▶ **EXERCISE DIRECTIONS**: Run through the records and, wherever a line holds the word "Spoken", return that line.

═════ STUDY MATERIAL

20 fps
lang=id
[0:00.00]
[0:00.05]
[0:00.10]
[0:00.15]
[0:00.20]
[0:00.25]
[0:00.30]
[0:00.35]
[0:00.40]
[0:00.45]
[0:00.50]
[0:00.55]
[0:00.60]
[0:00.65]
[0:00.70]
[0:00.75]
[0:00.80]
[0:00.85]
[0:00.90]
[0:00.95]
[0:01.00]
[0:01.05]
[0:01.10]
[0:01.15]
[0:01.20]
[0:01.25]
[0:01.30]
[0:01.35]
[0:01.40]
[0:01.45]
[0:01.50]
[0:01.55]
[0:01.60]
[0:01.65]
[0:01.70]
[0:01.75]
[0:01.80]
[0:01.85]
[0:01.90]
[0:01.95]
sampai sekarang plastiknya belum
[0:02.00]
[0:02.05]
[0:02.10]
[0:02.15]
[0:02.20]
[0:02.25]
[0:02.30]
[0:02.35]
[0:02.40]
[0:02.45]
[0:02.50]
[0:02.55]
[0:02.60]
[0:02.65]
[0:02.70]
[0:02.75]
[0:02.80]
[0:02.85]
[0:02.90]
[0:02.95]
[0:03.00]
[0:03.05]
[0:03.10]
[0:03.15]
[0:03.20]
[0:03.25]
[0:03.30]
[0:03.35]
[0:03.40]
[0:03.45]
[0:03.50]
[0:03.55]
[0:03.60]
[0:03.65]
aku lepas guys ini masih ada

══════════
═════ STUDY MATERIAL

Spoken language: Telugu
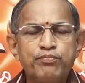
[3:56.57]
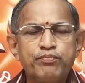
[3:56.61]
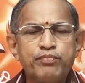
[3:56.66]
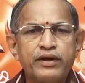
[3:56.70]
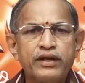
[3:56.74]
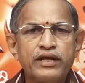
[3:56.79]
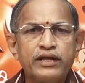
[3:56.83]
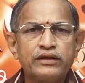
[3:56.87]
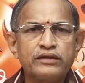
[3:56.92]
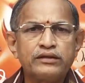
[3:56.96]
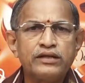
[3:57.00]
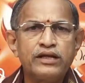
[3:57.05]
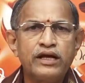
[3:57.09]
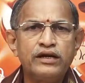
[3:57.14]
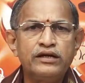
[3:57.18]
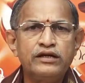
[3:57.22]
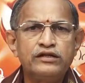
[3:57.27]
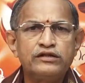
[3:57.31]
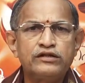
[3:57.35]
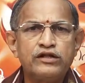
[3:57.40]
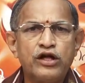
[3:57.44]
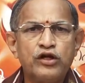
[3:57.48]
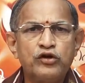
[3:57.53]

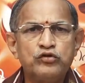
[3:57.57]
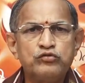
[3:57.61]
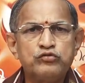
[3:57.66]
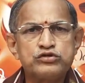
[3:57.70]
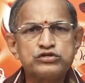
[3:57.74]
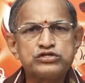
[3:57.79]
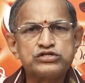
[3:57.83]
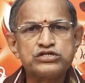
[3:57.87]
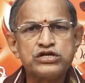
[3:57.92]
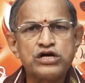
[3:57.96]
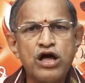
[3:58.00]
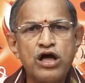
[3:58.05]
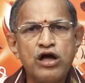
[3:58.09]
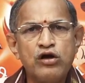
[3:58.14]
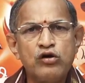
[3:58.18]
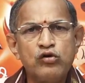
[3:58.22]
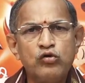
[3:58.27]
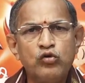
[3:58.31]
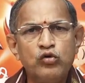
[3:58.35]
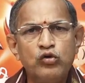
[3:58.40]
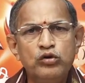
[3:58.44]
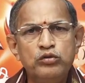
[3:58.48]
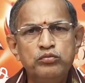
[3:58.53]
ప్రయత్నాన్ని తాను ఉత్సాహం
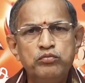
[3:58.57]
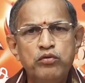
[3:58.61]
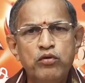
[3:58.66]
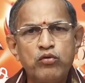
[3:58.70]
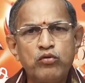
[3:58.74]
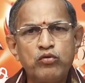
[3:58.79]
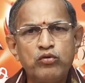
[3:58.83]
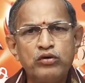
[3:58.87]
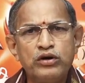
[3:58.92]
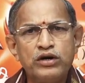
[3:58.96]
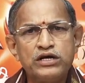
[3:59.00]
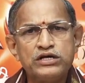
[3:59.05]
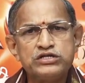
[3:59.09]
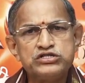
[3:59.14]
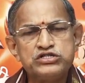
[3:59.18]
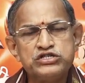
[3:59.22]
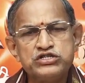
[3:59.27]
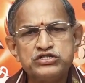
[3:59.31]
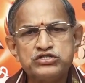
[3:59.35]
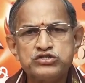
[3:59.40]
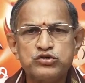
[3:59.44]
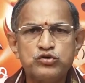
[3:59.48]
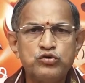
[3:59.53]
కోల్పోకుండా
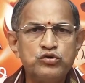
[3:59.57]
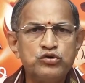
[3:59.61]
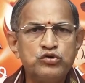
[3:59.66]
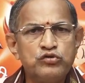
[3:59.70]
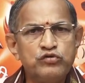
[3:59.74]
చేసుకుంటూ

══════════
═════ STUDY MATERIAL

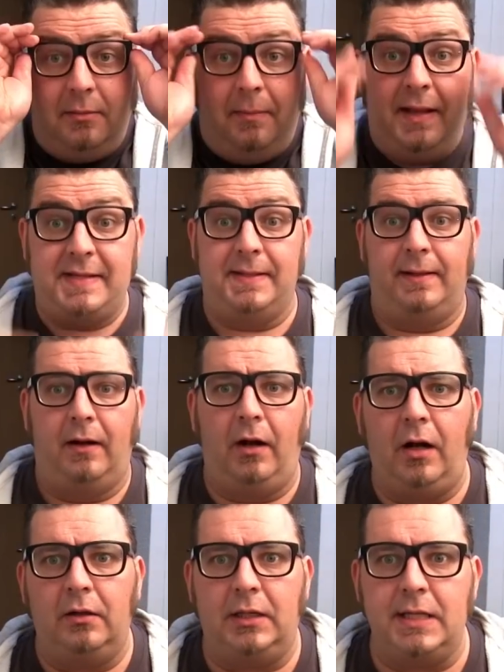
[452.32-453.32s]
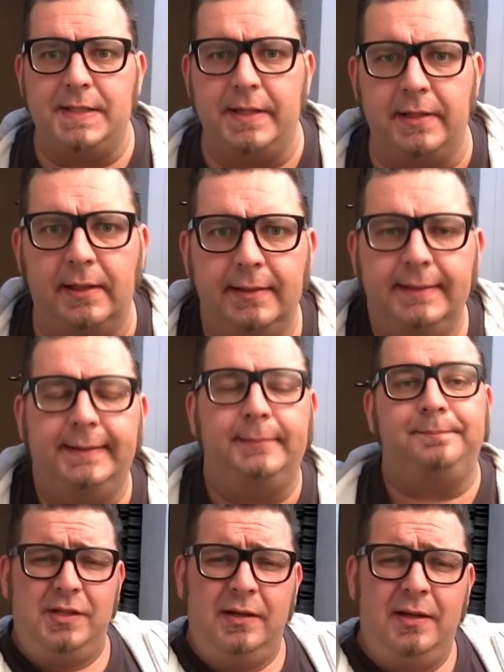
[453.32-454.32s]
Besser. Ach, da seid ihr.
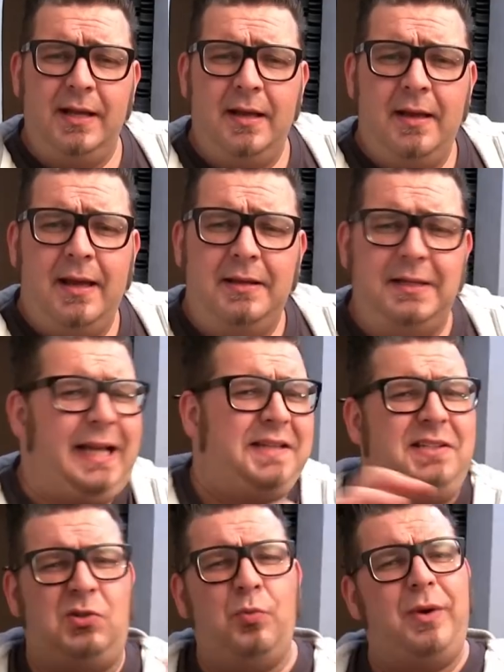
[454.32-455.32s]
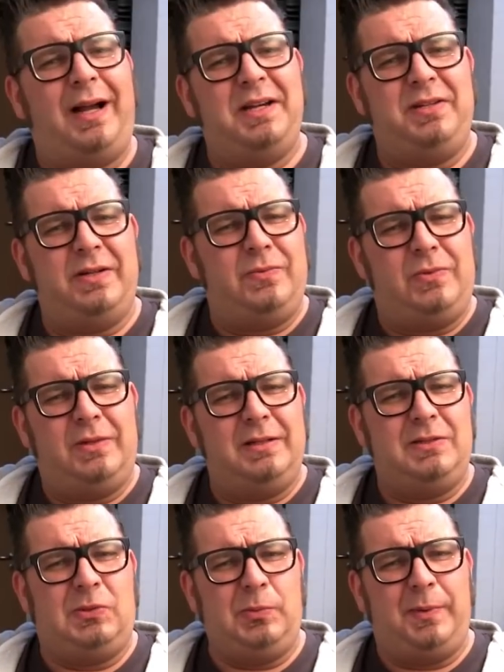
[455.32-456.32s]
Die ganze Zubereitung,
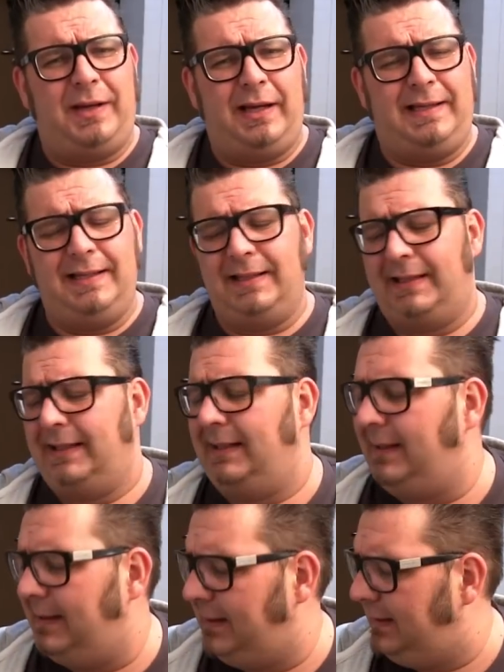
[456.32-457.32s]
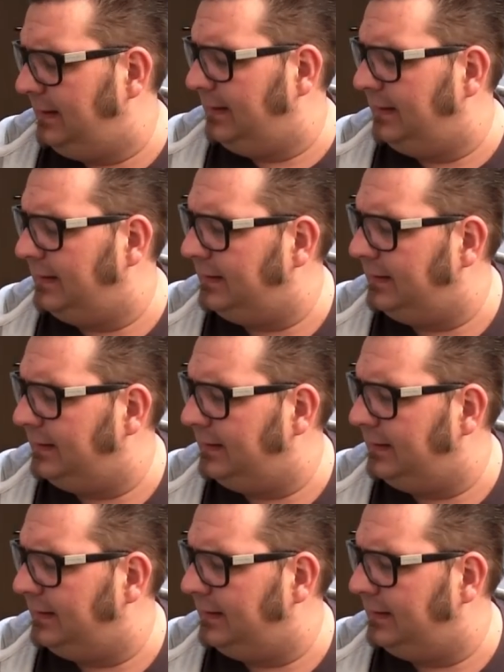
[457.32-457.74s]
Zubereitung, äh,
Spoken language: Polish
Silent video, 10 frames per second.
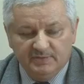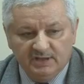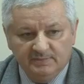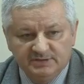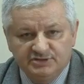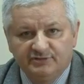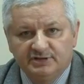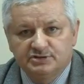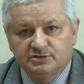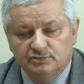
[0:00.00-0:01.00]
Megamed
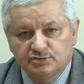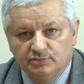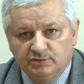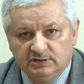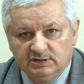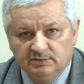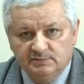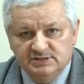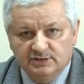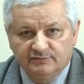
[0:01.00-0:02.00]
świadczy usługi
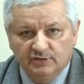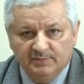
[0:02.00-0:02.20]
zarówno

══════════

▶ **REPLY**:
Spoken language: Telugu
Spoken language: Polish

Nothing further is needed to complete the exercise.